Saved data entries
——

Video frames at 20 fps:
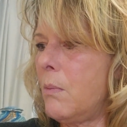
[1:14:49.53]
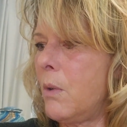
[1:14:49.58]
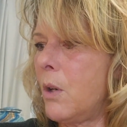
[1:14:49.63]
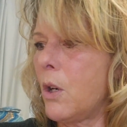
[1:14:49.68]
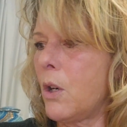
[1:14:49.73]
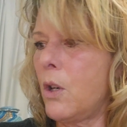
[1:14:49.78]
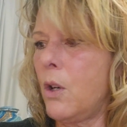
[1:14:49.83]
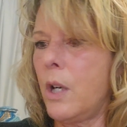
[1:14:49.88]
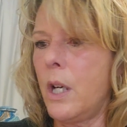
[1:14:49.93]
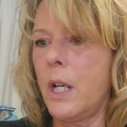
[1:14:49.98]

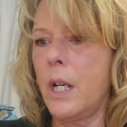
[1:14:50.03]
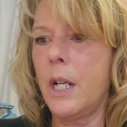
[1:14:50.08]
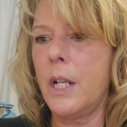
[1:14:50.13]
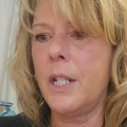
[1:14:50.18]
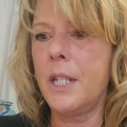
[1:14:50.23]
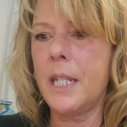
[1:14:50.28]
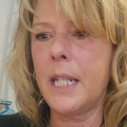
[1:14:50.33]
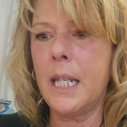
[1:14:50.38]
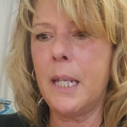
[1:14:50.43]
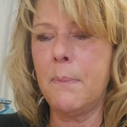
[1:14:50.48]
We're
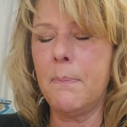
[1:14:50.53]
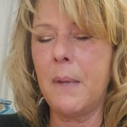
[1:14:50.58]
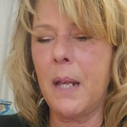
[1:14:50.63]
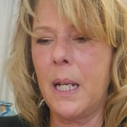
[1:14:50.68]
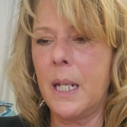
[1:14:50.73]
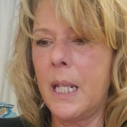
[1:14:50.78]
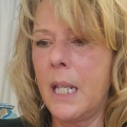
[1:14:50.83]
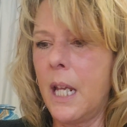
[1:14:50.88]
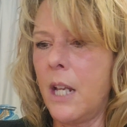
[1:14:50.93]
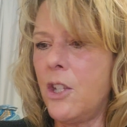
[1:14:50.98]
going to keep
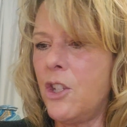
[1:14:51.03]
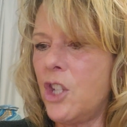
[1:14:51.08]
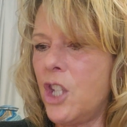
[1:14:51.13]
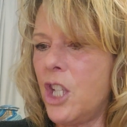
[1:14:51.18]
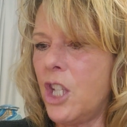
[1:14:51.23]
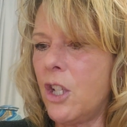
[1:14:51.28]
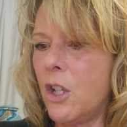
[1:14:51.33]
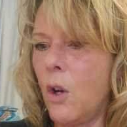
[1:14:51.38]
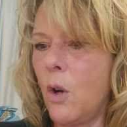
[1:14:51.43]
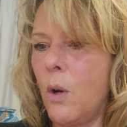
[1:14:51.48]
that
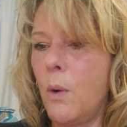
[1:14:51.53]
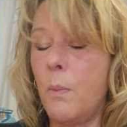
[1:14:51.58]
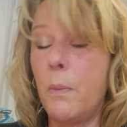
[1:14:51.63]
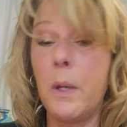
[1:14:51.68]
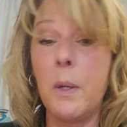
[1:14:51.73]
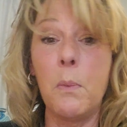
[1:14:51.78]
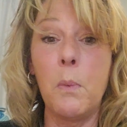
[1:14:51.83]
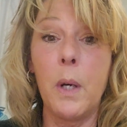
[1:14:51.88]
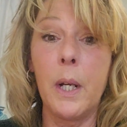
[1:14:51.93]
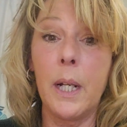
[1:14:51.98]
EKG going.
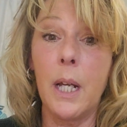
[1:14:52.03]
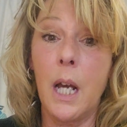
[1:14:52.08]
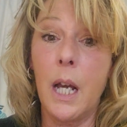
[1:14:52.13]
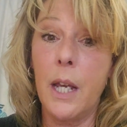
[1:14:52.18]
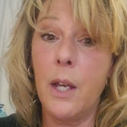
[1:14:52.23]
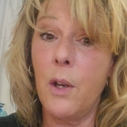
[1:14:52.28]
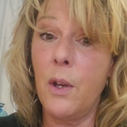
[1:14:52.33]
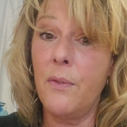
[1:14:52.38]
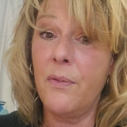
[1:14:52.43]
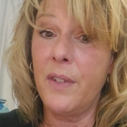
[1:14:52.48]
We want
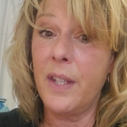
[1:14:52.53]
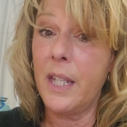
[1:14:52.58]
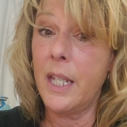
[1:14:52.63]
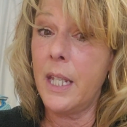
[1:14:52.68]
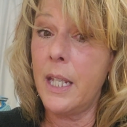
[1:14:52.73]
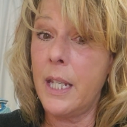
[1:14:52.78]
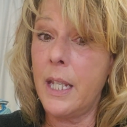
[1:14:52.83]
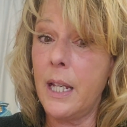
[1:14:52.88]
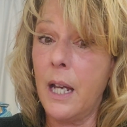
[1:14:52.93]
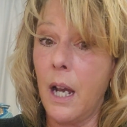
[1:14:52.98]

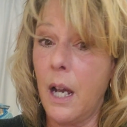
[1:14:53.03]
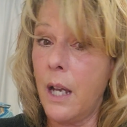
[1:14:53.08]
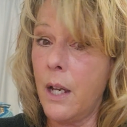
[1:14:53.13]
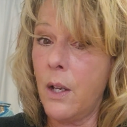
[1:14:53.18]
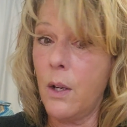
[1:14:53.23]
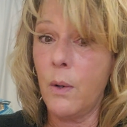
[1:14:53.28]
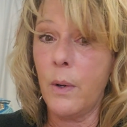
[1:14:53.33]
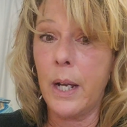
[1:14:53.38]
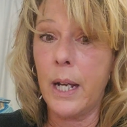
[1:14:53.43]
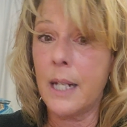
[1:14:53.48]
IV,
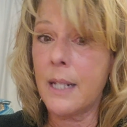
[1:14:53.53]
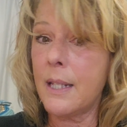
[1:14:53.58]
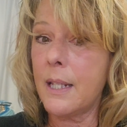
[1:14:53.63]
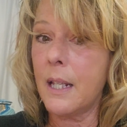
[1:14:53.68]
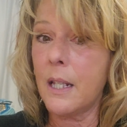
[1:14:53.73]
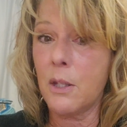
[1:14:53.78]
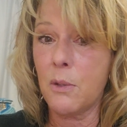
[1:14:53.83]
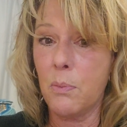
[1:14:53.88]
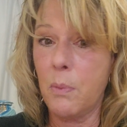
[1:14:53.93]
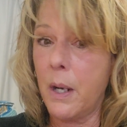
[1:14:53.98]
IO
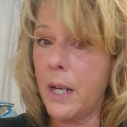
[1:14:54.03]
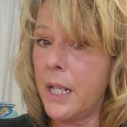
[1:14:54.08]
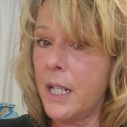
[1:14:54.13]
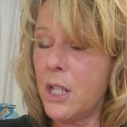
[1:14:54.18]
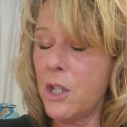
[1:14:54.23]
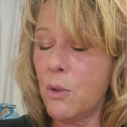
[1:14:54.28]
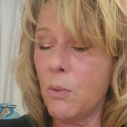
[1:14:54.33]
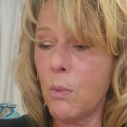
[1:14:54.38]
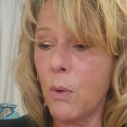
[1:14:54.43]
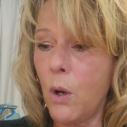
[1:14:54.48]
access ready
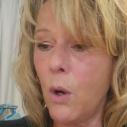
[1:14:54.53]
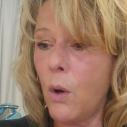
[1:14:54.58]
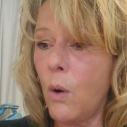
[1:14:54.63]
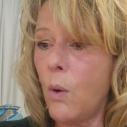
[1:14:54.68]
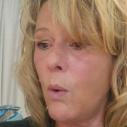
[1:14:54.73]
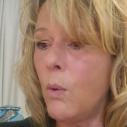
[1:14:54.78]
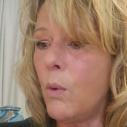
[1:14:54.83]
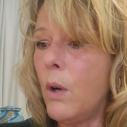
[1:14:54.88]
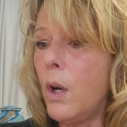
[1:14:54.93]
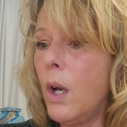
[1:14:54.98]
to
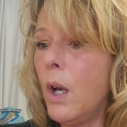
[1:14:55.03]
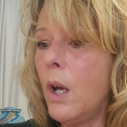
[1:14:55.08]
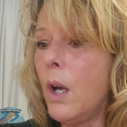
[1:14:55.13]
roll.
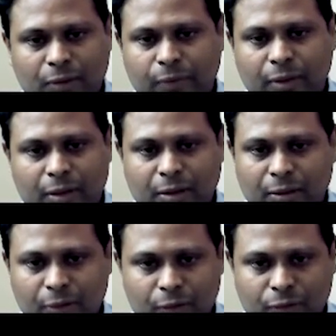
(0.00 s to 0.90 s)
that we are
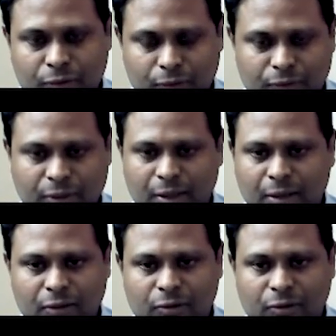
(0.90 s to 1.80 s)
used to
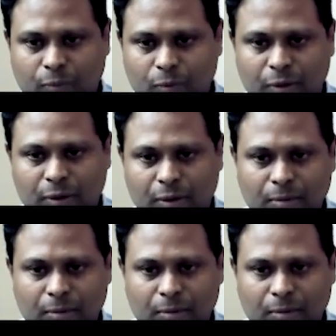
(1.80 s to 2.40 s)
generally support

——

AIM OF THE TASK
All lines from the one containing "[1:14:54.88]" through the end of the data are to be restated exactly, with nothing else and without the pictures.

RESPONSE TO THIS TASK
[1:14:54.88]
[1:14:54.93]
[1:14:54.98]
to
[1:14:55.03]
[1:14:55.08]
[1:14:55.13]
roll.
(0.00 s to 0.90 s)
that we are
(0.90 s to 1.80 s)
used to
(1.80 s to 2.40 s)
generally support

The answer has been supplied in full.